In the 1950s, India strongly supported decolonisation in Africa and Asia and played a leading role in the Non-Aligned Movement.[253] After initially cordial relations with neighbouring China, India went to war with China in 1962, and was widely thought to have been humiliated. India has had tense relations with neighbouring Pakistan; the two nations have gone to war four times: in 194719651971, and 1999. Three of these wars were fought over the disputed territory of Kashmir, while the fourth, the 1971 war, followed from India's support for the independence of Bangladesh.[254] In the late 1980s, the Indian military twice intervened abroad at the invitation of the host country: a peace-keeping operation in Sri Lanka between 1987 and 1990; and an armed intervention to prevent a 1988 coup d'état attempt in the Maldives. After the 1965 war with Pakistan, India began to pursue close military and economic ties with the Soviet Union; by the late 1960s, the Soviet Union was its largest arms supplier.[255]

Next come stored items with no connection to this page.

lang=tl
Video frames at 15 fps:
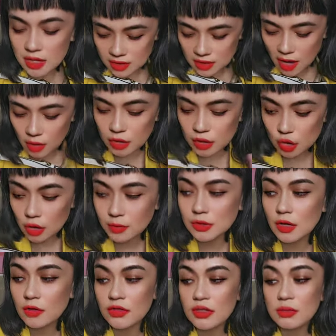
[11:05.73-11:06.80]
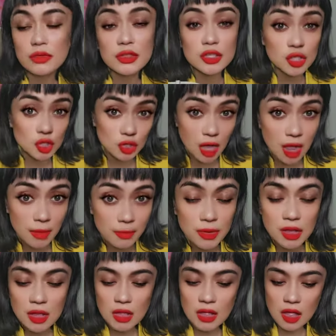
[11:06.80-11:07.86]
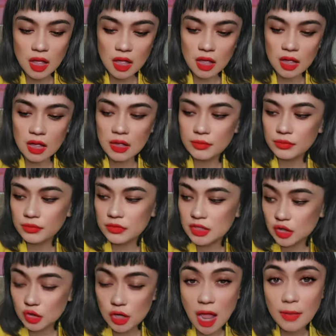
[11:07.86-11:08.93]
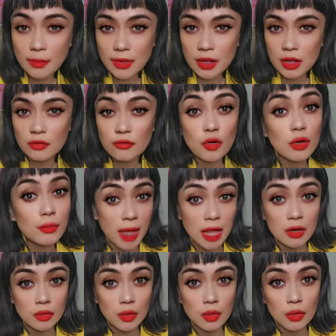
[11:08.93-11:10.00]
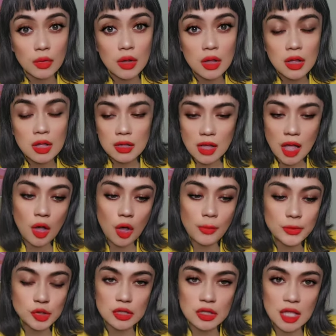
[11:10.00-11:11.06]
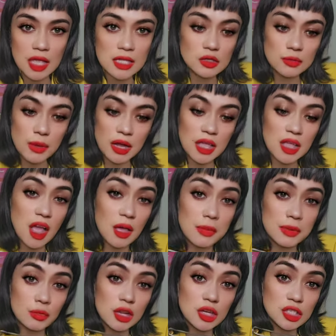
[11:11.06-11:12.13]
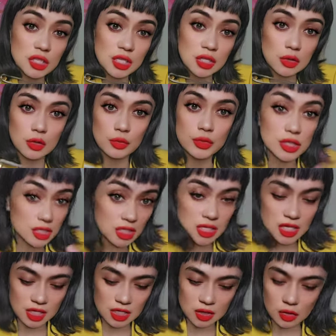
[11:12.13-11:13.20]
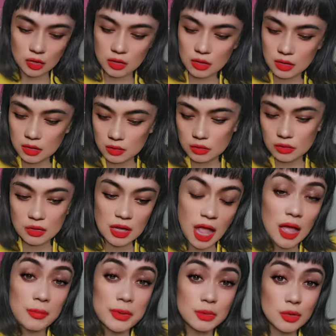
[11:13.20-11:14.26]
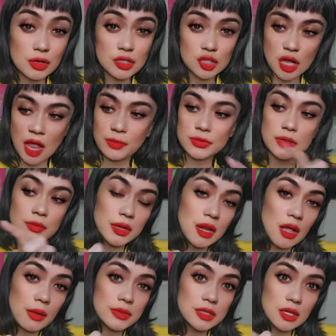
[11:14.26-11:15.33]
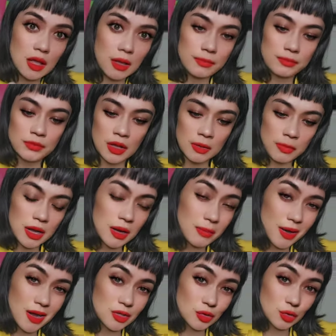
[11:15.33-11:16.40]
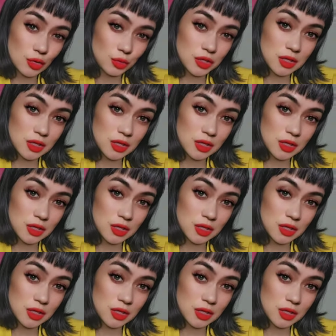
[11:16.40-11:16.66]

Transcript: Now, in terms of the, the strap, uh, the strap for micro, ang option niya is yung parang ikakabit mo lang siya dito, which is hindi ganito kakabit mo yung strap sa pinakamasikip para parang isusuot mo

Aside from ongoing its special relationship with Russia,[256] India has wide-ranging defence relations with Israel and France. In recent years, it has played key roles in the South Asian Association for Regional Cooperation and the World Trade Organization. The nation has provided 100,000 military and police personnel to serve in 35 UN peacekeeping operations across four continents. It participates in the East Asia Summit, the G8+5, and other multilateral forums.[257] India has close economic ties with countries in South America,[258] Asia, and Africa; it pursues a "Look East" policy that seeks to strengthen partnerships with the ASEAN nations, Japan, and South Korea that revolve around many issues, but especially those involving economic investment and regional security.[259][260]

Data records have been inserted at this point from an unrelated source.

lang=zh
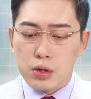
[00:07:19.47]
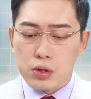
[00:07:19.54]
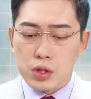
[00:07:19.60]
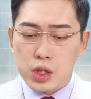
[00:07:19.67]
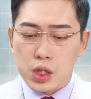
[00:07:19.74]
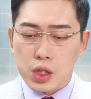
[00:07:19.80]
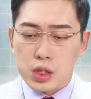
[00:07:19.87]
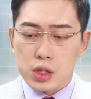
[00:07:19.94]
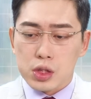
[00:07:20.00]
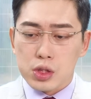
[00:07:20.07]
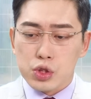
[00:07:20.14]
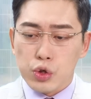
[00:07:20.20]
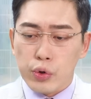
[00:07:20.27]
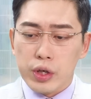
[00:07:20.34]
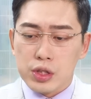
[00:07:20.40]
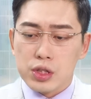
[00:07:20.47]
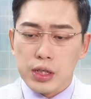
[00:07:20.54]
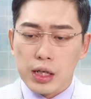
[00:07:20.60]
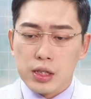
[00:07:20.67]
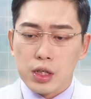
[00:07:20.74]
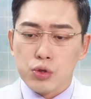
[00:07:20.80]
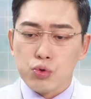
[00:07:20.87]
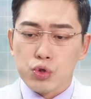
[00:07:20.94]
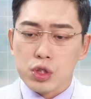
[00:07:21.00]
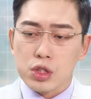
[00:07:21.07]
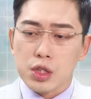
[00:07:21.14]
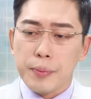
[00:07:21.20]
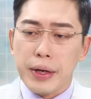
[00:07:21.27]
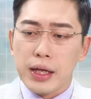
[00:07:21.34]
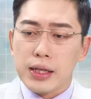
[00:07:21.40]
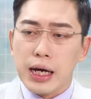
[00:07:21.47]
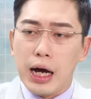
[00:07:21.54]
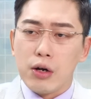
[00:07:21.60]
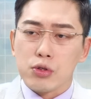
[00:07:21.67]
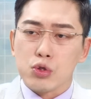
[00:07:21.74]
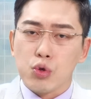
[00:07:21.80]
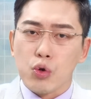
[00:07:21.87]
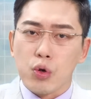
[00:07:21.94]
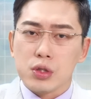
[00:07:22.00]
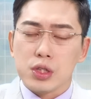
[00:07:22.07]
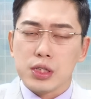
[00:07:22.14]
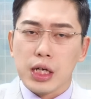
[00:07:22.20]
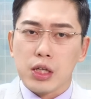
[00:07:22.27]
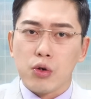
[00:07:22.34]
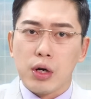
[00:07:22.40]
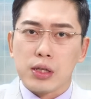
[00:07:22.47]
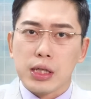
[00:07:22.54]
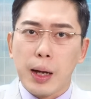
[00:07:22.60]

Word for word: 那个就业市场的人数是这么样的好的状况之下的话，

The Indian Air Force contingent marching at the 221st Bastille Day military parade in Paris, on 14 July 2009. The parade at which India was the foreign guest was led by the India's oldest regiment, the Maratha Light Infantry, founded in 1768.[261]

China's nuclear test of 1964, as well as its repeated threats to intervene in support of Pakistan in the 1965 war, convinced India to develop nuclear weapons.[262] India conducted its first nuclear weapons test in 1974 and carried out additional underground testing in 1998. Despite criticism and military sanctions, India has signed neither the Comprehensive Nuclear-Test-Ban Treaty nor the Nuclear Non-Proliferation Treaty, considering both to be flawed and discriminatory.[263] India maintains a "no first use" nuclear policy and is developing a nuclear triad capability as a part of its "Minimum Credible Deterrence" doctrine.[264][265] It is developing a ballistic missile defence shield and, a fifth-generation fighter jet.[266][267] Other indigenous military projects involve the design and implementation of Vikrant-class aircraft carriers and Arihant-class nuclear submarines.[268]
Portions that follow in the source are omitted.